Record extracts: Begin

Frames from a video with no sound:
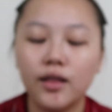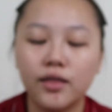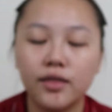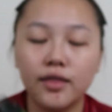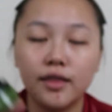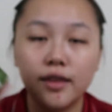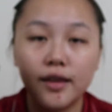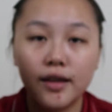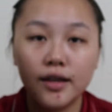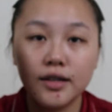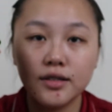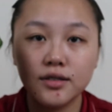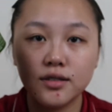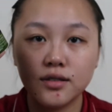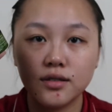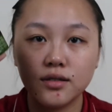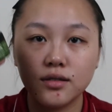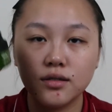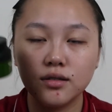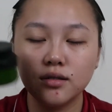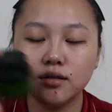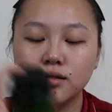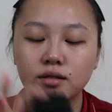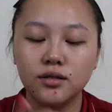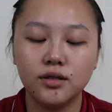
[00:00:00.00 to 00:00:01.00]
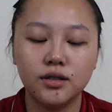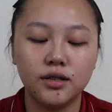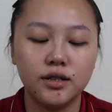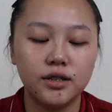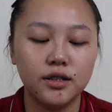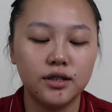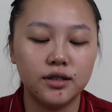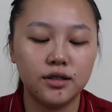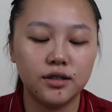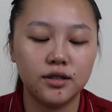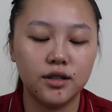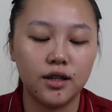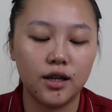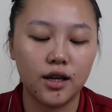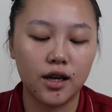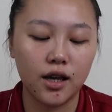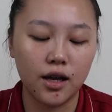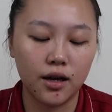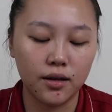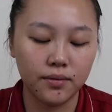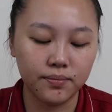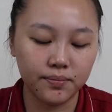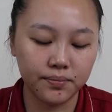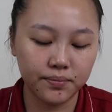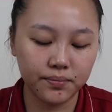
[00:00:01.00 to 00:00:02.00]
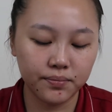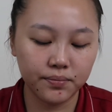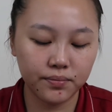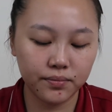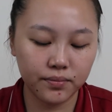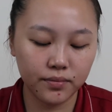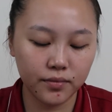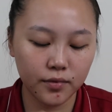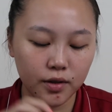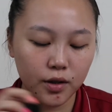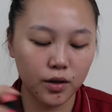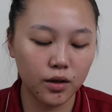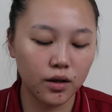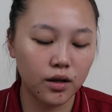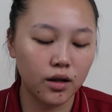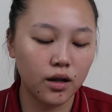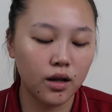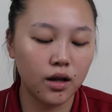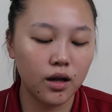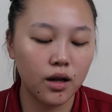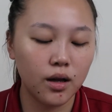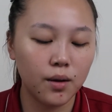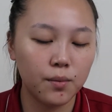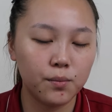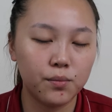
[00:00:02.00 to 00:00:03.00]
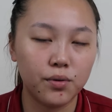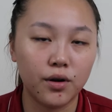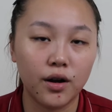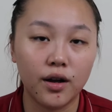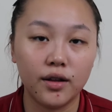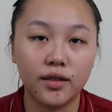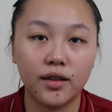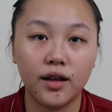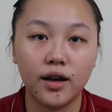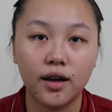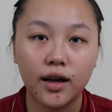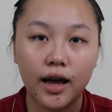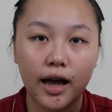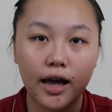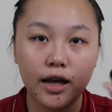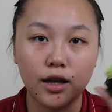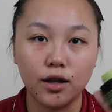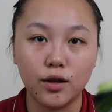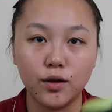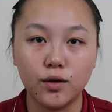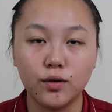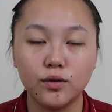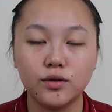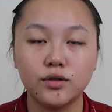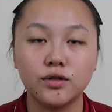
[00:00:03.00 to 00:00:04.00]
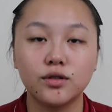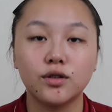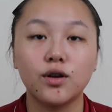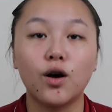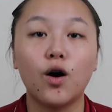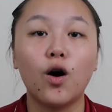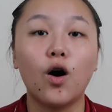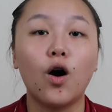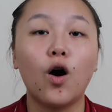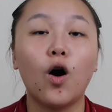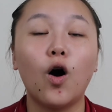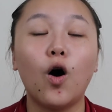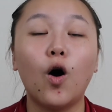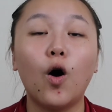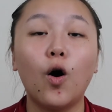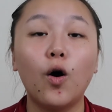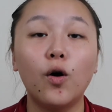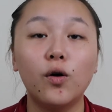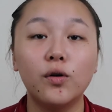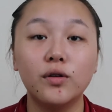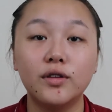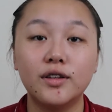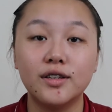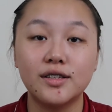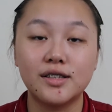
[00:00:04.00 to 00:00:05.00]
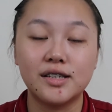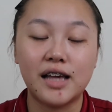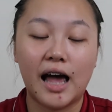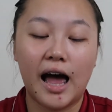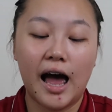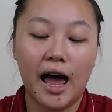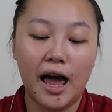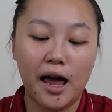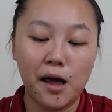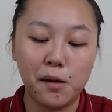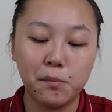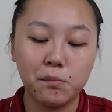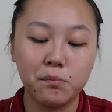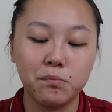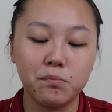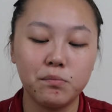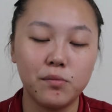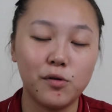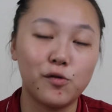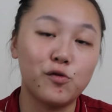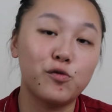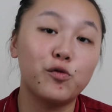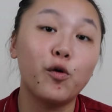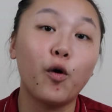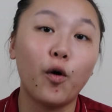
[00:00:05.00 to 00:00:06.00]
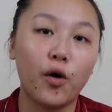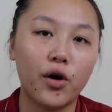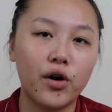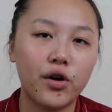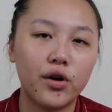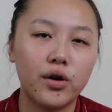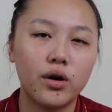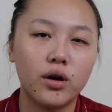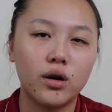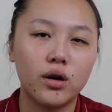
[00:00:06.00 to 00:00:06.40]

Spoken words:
This is the product I use all the time before.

Record extracts: End

*What you will do*
Repeat the listing above word for word and leave its images out.

*Reply to the exercise*
Frames from a video with no sound:
[00:00:00.00 to 00:00:01.00]
[00:00:01.00 to 00:00:02.00]
[00:00:02.00 to 00:00:03.00]
[00:00:03.00 to 00:00:04.00]
[00:00:04.00 to 00:00:05.00]
[00:00:05.00 to 00:00:06.00]
[00:00:06.00 to 00:00:06.40]

Spoken words:
This is the product I use all the time before.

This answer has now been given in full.